2. Embrace the pain…
“Anything you do, you will need to work at from a technical standpoint. You can’t just go in all natural, completely relaxed and letting it flow starting out. To begin with, your fingertips will get sore from changing chords and strings - that’s one of the very first obstacles you have to deal with.
“Those that become guitarists are the ones that kept pushing on, basically! We all need to build those calluses and get moving faster from chord to chord. It gets easier and easier, but only if you stick with it.”
3. …Then it’s time to relax
“Once you start getting more advanced, that’s when you need to start relaxing your arms in order to perform at the top level. It’s the same with anything, like sports for example, you have to be present and not be thinking about what you’re doing.
“Which is hard to do when you’ve spent so much time not relaxing to learn everything and master techniques. But if you can do it all relaxed, you’ll play twice as well. Relaxing is how you get emotion and feel in your music.
“You want things in your body to transcend into your guitar and into your music. It’s the little things, like how a lot of those English rock/blues guys had that smoother vibrato - look at Jeff Beck or Davey Johnstone who played with Elton John. I prefer a wider sound that’s loose rather than that buzzsaw sort of vibrato.”
4. Try as many guitars as you can
“You need to find a guitar that feels right and works for you. These days, a lot of people buy their guitars online - I’m not sure how well that works. I believe you need to go to a music store, pick up guitars, put them in your hands and you’ll soon know what feels right.
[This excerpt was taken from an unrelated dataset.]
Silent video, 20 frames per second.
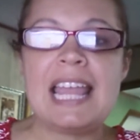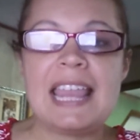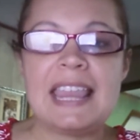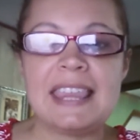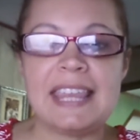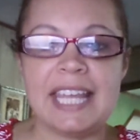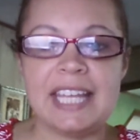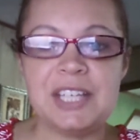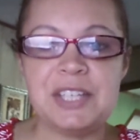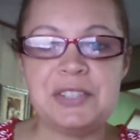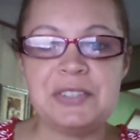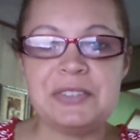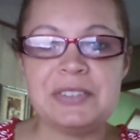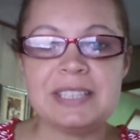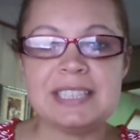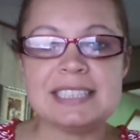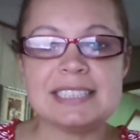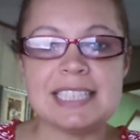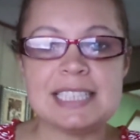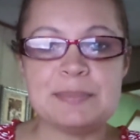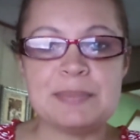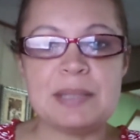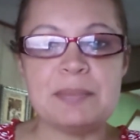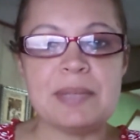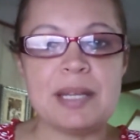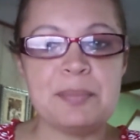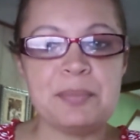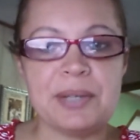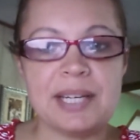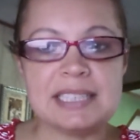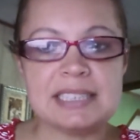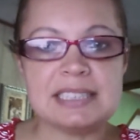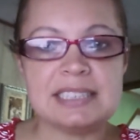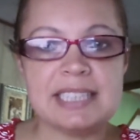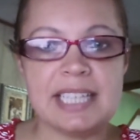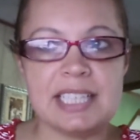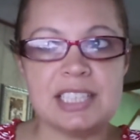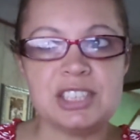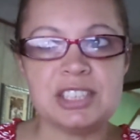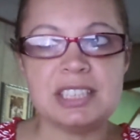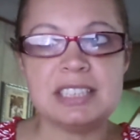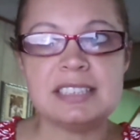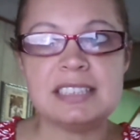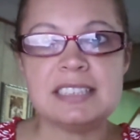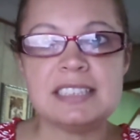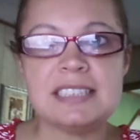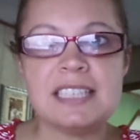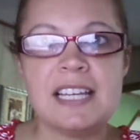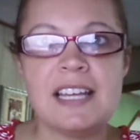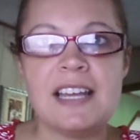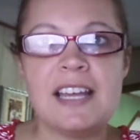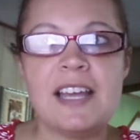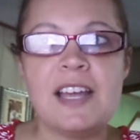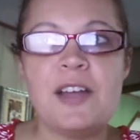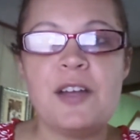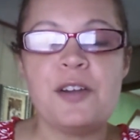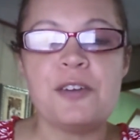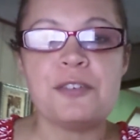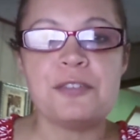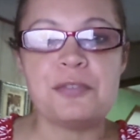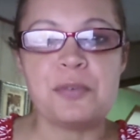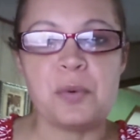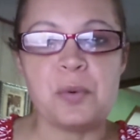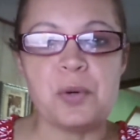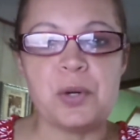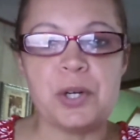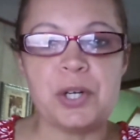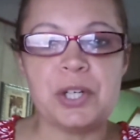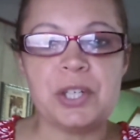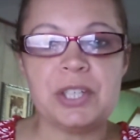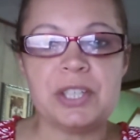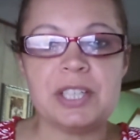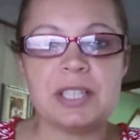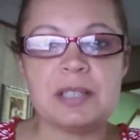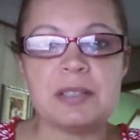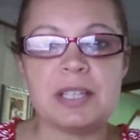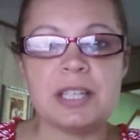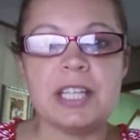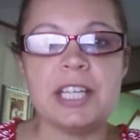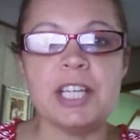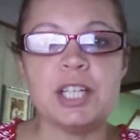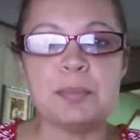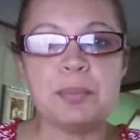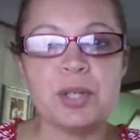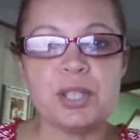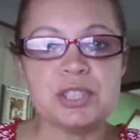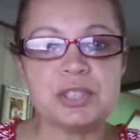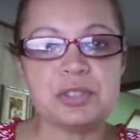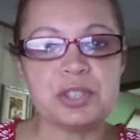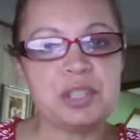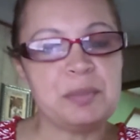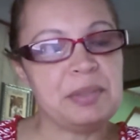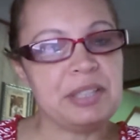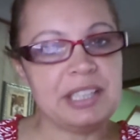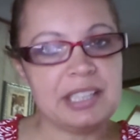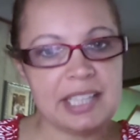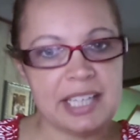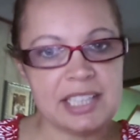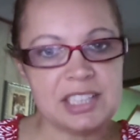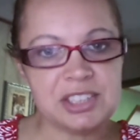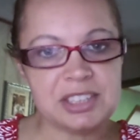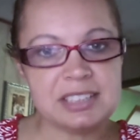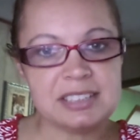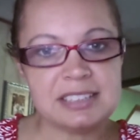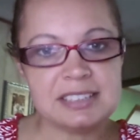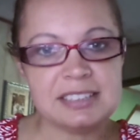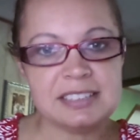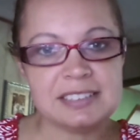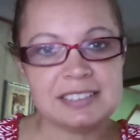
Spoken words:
Thank you. This has been my presentation for interpersonal communication,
“I think that’s really important - you need to see the action, shape of the neck, how it rings or maybe how it doesn’t ring! Experiencing all those things makes buying an instrument much more exciting. Go to the local store and try your friend’s guitars, asking yourself: ‘Does this feel good or not?’”
5. Tone comes from the fingers first and foremost
“I’m a big believer that good guitar sounds come from the hands. You can buy gear all day long to your heart’s content, but what makes you sound convincing is the articulation in your hands… that all comes from you.
“Around the time I moved to LA, I went to the Whisky A Go-Go and saw [Quiet Riot singer] Kevin DuBrow’s solo band. He had this guitar player, this guy was playing a Dean guitar through a Marshall amp - it sounded good, not great but okay. Then Kevin announced Randy Rhoads would be getting up - and he grabbed that same guitar plugged into the same amp and it was astounding how different he sounded. To be honest, it was twice as good. It was his approach and articulation that made the rig sound like a million bucks’ worth.
“I believe the guitar has to sound good without the effects or anything else. Start with the basic guitar/amp combination - don’t get wrapped up in anything else until you’ve got that under your belt.
“When the Rockman amp came out in the '80s, it sounded really compressed and warm in the studio but didn’t have the velocity you need on stage. People started using these things in their giant racks and it was a bit like 'Honey, Someone’s Shrunk The Guitar Sound'!”
6. Understand major scales as much as minor
“Most guitar players in rock will stick to that minor pentatonic scale. It’s a lot more challenging to play in major and as a result, a lot of guitarists can’t do it that well. It might be associated with more poppy stuff or even Southern blues, but I think it sounds really cool.
“The major pentatonic is a totally different approach, with its own licks and patterns. I always thought Peter Frampton was brilliant at playing in different scales and tonalities, even throwing in jazzy flairs here and there. He’s one of my favourite guitarists of all time for that very reason!”